_The problem_
Starting with the line that contains "[0:18.13-0:19.20]", copy each line exactly through the end of the listing, and omit all pictures.

_Data to process_

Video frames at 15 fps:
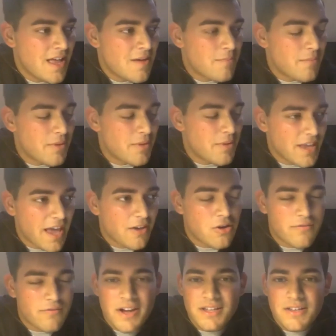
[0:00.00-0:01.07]
But yeah,
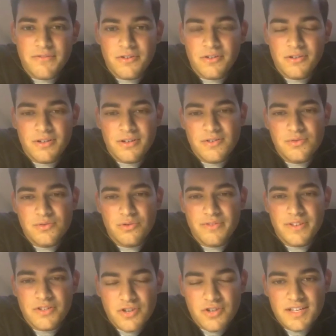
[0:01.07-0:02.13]
got very different sort of
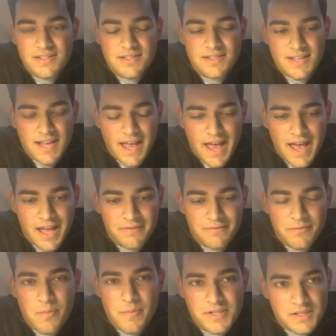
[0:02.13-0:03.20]
interests, and
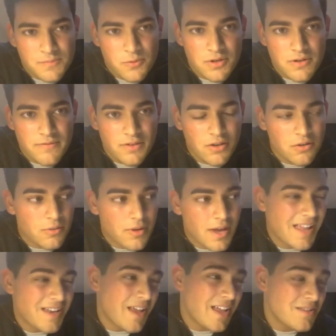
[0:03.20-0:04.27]
from a business point of view,
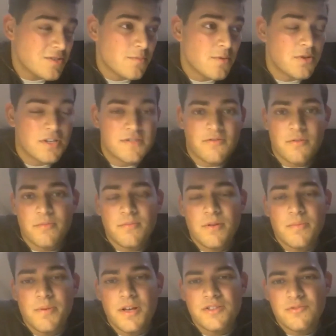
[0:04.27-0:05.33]
and to be honest, from
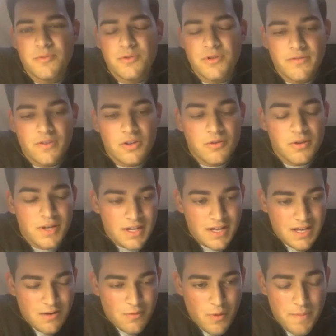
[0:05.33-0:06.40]
a personal point of view,
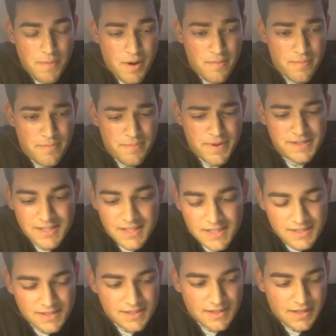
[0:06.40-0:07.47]
where my
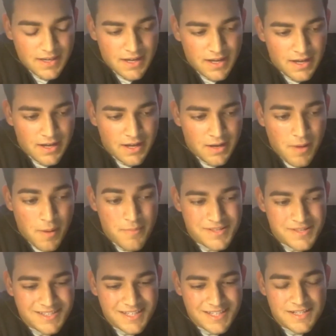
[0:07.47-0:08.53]
business and
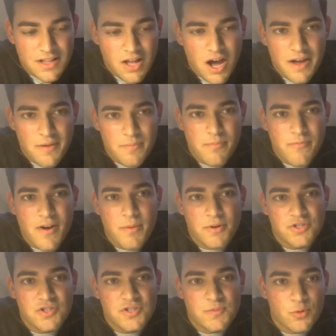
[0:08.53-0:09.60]
businesses lie very
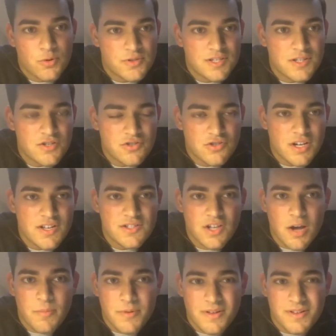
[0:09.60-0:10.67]
much in the sports industry.
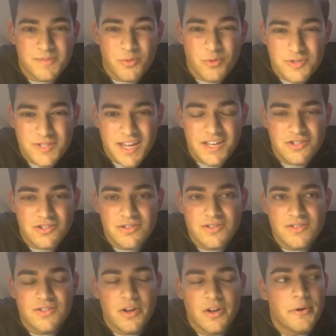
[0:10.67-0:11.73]
So I'm a sports agent.
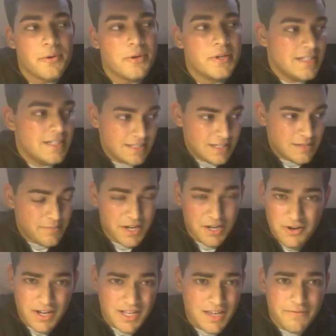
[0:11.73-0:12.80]
So been in
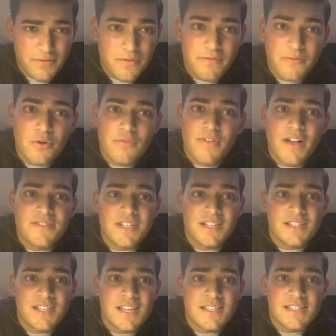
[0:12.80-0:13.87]
cricket for 4, 5,
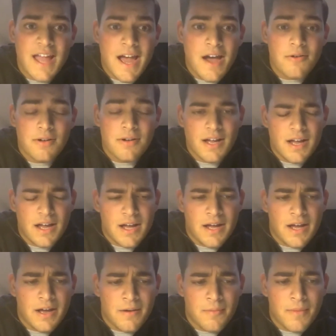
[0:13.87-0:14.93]
6 years now,
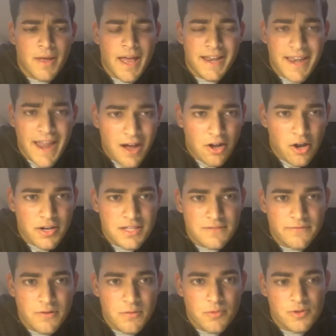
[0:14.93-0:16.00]
and now going
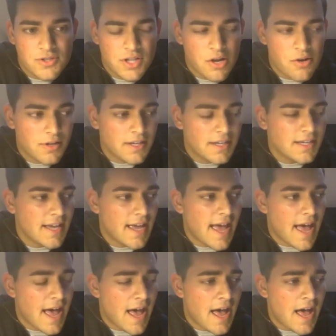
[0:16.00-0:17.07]
into football slowly.
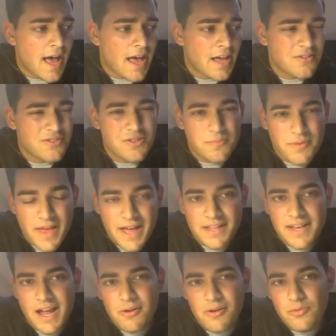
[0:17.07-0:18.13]
And on top of
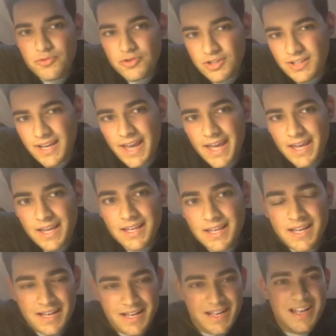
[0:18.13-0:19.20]
that, now launching
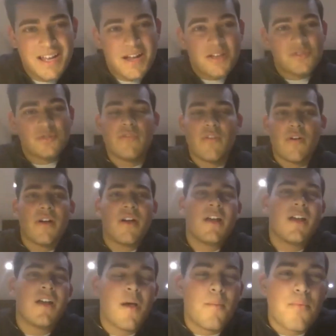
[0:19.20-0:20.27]
a sort of
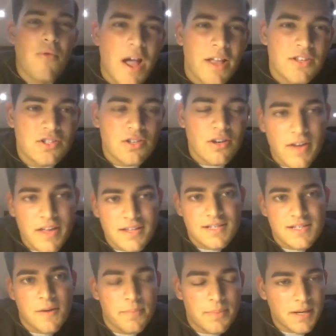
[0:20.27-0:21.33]
a brunch events
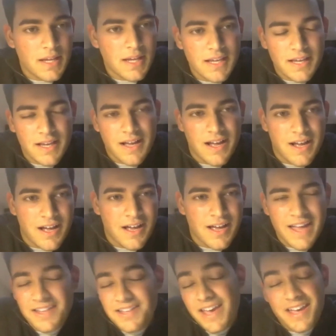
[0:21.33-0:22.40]
company.
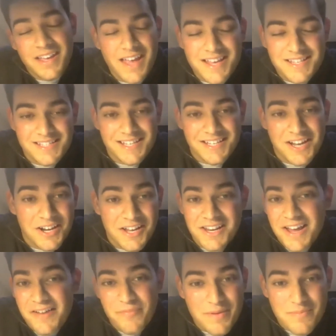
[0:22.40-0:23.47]
And yeah, as I said earlier, I
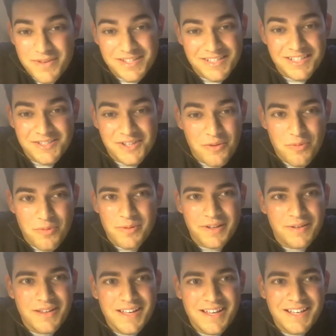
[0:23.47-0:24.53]
love being busy, so I'll
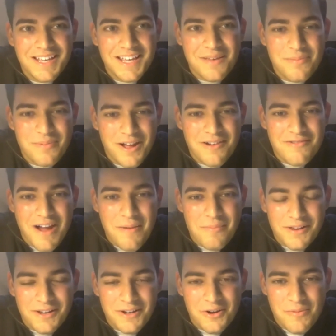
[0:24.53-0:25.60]
probably keep
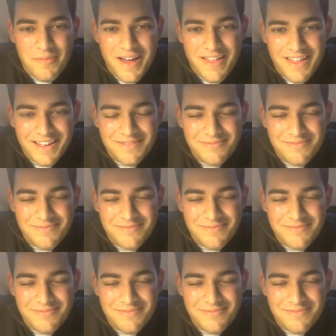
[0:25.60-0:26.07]
rambling on about that.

_Answer to this task_
[0:18.13-0:19.20]
that, now launching
[0:19.20-0:20.27]
a sort of
[0:20.27-0:21.33]
a brunch events
[0:21.33-0:22.40]
company.
[0:22.40-0:23.47]
And yeah, as I said earlier, I
[0:23.47-0:24.53]
love being busy, so I'll
[0:24.53-0:25.60]
probably keep
[0:25.60-0:26.07]
rambling on about that.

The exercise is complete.